Withold W, Degenhardt S, Castelli D, Heins M, Grabensee B
Institut für Klinische Chemie und Laboratoriumsdiagnostik, Medizinische Einrichtungen der Heinrich-Heine-Universität, Düsseldorf, Germany.
Clin Chim Acta. 1994 Mar;225(2):137-46. doi: 10.1016/0009-8981(94)90041-8.
We examined the diagnostic validity of an immunoradiometric assay for determination of mass concentration of bone alkaline phosphatase (EC 3.1.3.1) in 134 sera from 35 patients receiving renal transplants. Comparison between bone alkaline phosphatase concentration and total alkaline phosphatase activity yielded a strong correlation (r = +0.860; P < 0.001).

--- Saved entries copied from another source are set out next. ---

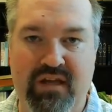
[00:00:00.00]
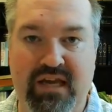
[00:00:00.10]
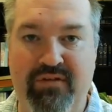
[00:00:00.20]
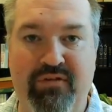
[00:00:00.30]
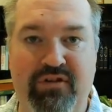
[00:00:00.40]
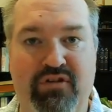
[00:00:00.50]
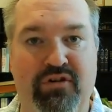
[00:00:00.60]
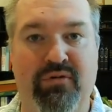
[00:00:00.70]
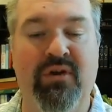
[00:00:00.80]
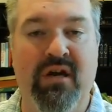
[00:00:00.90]
even
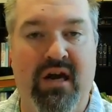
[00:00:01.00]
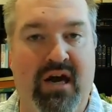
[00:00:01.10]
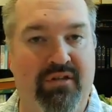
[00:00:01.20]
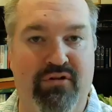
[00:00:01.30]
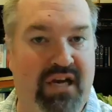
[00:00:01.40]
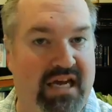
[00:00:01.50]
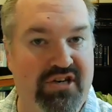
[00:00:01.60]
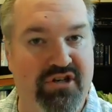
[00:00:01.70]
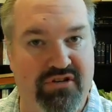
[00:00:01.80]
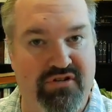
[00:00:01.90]
to other
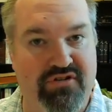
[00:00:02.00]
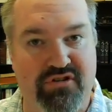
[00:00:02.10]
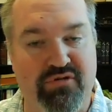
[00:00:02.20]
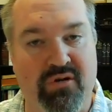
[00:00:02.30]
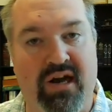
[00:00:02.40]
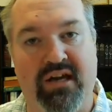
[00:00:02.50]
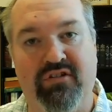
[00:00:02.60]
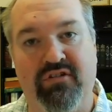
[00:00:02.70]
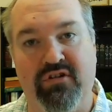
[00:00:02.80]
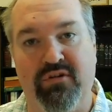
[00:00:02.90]
nations, to try
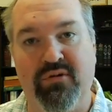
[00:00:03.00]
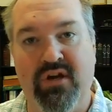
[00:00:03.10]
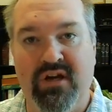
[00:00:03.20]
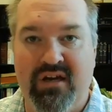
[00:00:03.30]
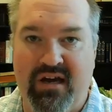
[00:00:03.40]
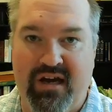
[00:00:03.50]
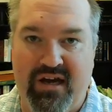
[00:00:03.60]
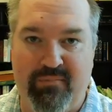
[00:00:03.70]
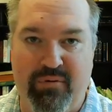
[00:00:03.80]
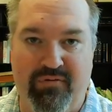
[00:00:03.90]
to
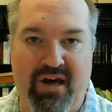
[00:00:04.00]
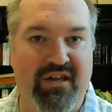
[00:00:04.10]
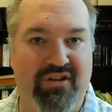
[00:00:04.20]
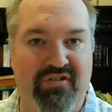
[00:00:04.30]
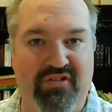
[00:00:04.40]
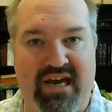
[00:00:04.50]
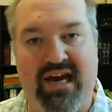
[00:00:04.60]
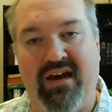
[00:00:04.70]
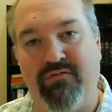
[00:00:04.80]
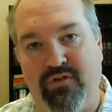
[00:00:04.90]
uh, provide the
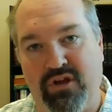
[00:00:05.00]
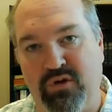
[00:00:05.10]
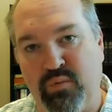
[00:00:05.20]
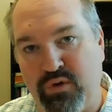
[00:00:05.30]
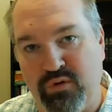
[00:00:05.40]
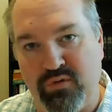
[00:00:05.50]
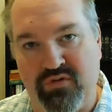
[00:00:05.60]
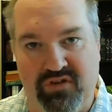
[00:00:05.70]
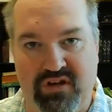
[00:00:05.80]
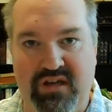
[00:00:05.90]
salve for their
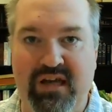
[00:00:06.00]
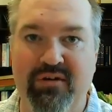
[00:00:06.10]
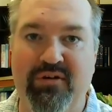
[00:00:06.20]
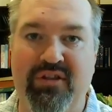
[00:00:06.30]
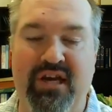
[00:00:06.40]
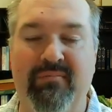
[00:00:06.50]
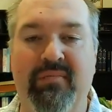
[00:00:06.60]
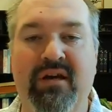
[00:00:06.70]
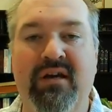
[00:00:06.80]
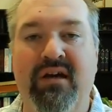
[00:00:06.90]
wounds and heal
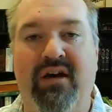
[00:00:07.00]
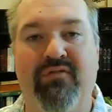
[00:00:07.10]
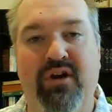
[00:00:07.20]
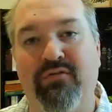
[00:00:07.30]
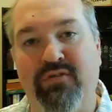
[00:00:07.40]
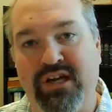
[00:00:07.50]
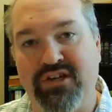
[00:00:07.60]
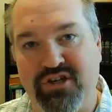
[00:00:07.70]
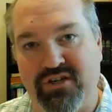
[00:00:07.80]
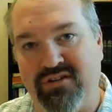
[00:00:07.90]
them of their
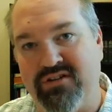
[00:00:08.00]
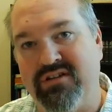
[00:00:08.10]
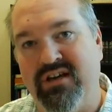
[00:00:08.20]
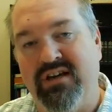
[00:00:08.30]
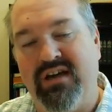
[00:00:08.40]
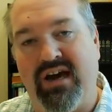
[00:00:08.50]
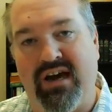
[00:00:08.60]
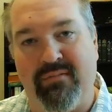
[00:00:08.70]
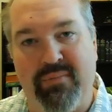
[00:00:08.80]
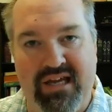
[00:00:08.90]
afflictions.
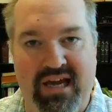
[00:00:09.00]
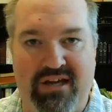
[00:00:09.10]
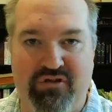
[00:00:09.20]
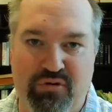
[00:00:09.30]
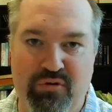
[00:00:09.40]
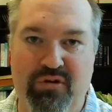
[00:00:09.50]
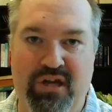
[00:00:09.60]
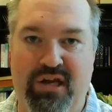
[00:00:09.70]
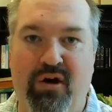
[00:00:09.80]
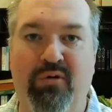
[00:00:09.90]
Uh, but yet,
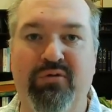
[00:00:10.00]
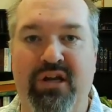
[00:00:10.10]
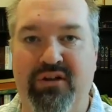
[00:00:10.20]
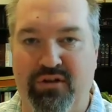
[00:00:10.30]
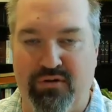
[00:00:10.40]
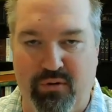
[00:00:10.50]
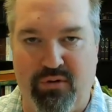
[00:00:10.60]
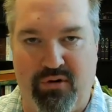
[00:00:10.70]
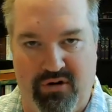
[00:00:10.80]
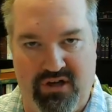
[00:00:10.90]
truly, only the
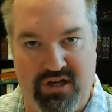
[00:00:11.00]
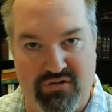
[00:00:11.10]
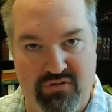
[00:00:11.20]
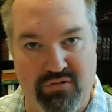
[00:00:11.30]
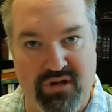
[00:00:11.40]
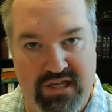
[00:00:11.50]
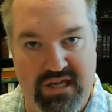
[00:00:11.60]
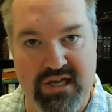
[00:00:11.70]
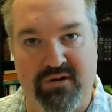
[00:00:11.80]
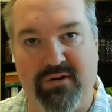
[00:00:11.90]
Lord can truly
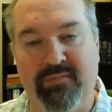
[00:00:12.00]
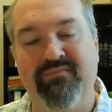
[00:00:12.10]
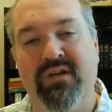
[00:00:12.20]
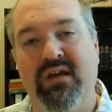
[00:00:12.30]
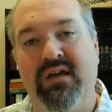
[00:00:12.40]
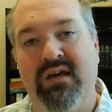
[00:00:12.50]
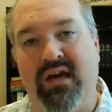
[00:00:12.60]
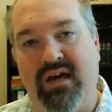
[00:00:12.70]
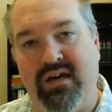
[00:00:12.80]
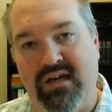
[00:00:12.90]
heal,
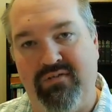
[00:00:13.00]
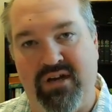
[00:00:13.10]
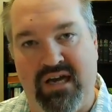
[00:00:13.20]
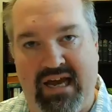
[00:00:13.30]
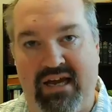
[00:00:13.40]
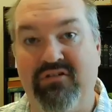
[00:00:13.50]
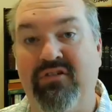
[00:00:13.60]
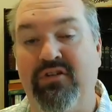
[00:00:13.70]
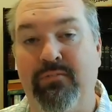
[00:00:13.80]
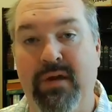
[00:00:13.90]
uh, even as
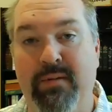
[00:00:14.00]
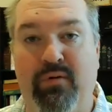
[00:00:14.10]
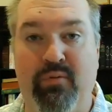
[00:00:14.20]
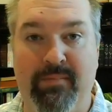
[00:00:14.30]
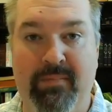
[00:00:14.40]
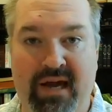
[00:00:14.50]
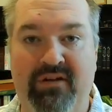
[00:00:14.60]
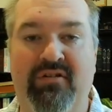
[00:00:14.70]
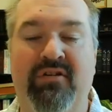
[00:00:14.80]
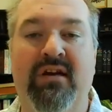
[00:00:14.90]
his people
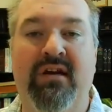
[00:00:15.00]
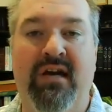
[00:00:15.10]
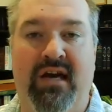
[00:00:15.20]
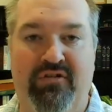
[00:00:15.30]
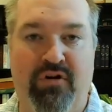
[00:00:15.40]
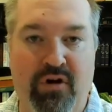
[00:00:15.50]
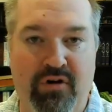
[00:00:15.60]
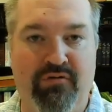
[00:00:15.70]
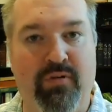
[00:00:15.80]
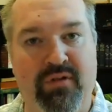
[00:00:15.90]
repent and
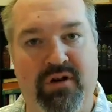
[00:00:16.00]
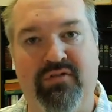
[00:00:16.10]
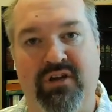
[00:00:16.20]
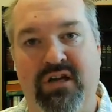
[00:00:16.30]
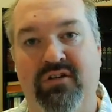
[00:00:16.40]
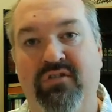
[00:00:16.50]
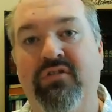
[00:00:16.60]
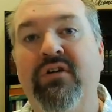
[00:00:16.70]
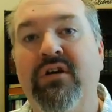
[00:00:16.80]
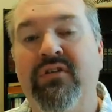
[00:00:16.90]
turn from their
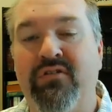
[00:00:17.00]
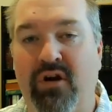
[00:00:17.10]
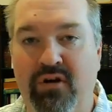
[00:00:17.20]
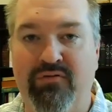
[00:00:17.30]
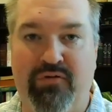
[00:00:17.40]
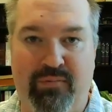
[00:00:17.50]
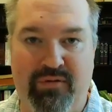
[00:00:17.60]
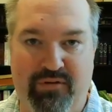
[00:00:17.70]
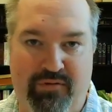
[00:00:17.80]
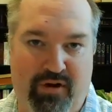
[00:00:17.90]
sins, turn from
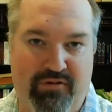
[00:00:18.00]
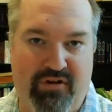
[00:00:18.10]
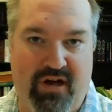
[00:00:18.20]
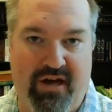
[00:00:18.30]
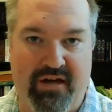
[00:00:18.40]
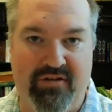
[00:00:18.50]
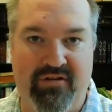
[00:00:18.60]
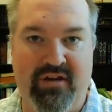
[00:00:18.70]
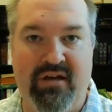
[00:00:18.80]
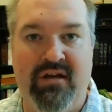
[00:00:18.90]
their false
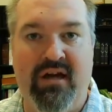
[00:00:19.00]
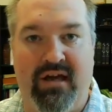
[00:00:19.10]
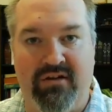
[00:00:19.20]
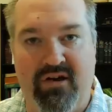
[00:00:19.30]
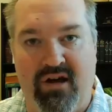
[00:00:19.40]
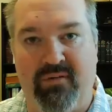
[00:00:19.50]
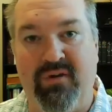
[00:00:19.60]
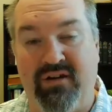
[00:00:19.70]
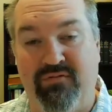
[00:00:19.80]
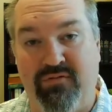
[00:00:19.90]
gods, and
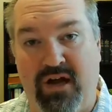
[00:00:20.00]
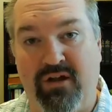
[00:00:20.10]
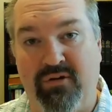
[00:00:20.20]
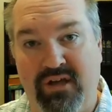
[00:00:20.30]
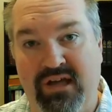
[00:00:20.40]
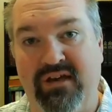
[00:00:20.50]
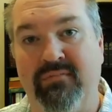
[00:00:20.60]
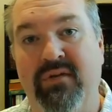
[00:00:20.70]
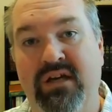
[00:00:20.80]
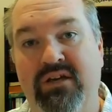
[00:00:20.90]
come and follow
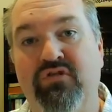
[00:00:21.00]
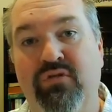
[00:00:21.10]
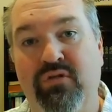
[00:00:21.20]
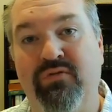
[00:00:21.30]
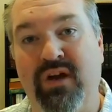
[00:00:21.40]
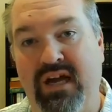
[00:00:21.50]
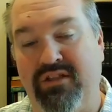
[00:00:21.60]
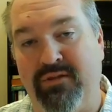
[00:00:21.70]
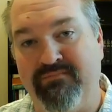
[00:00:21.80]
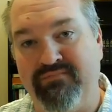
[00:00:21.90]
him in true
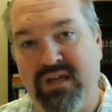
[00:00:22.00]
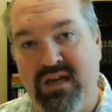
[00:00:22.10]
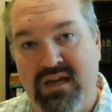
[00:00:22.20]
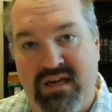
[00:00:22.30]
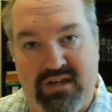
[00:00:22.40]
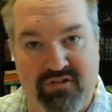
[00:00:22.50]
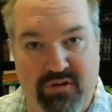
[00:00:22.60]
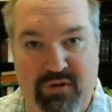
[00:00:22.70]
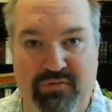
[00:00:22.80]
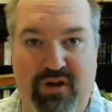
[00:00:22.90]
faith. And
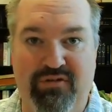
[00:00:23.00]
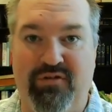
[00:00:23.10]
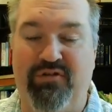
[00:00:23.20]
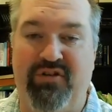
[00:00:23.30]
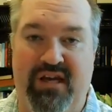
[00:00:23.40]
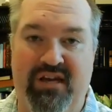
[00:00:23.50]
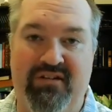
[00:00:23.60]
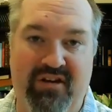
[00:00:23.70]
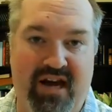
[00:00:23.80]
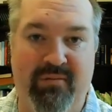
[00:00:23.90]
so we've also seen
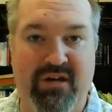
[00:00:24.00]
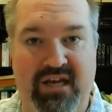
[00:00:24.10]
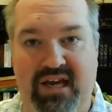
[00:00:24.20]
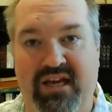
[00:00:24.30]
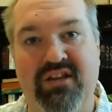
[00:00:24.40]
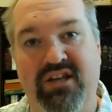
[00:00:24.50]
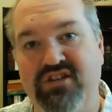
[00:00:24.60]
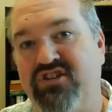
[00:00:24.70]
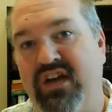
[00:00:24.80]
time and again in these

Nine (17%) of 54 sera which were characterized by a total alkaline phosphatase activity between 100 units/l and the upper reference limit (178 units/l (males) and 160 units/l (females), respectively) showed an increased bone alkaline phosphatase concentration (> 21.3 micrograms/l (males) and > 15.0 micrograms/l (females), respectively). There was also a correlation between bone alkaline phosphatase values and parathyroid hormone levels both before (r = +0.640 (n = 23), P < 0.001) and after renal transplantation (r = +0.528 (n = 111), P < 0.0001). A follow-up of 15 patients after renal transplantation revealed that the median of bone alkaline phosphatase values increased from 5.5 micrograms/l before transplantation to 14.9 micrograms/l 3 months after transplantation (P < 0.0001). Nevertheless no correlation could be observed between parathyroid hormone concentrations and bone alkaline phosphatase values at any time following renal transplantation in these 15 patients (P > 0.1). Rise of bone alkaline phosphatase concentration following renal transplantation is most probably due to an activating effect of cyclosporin A upon osteoblasts.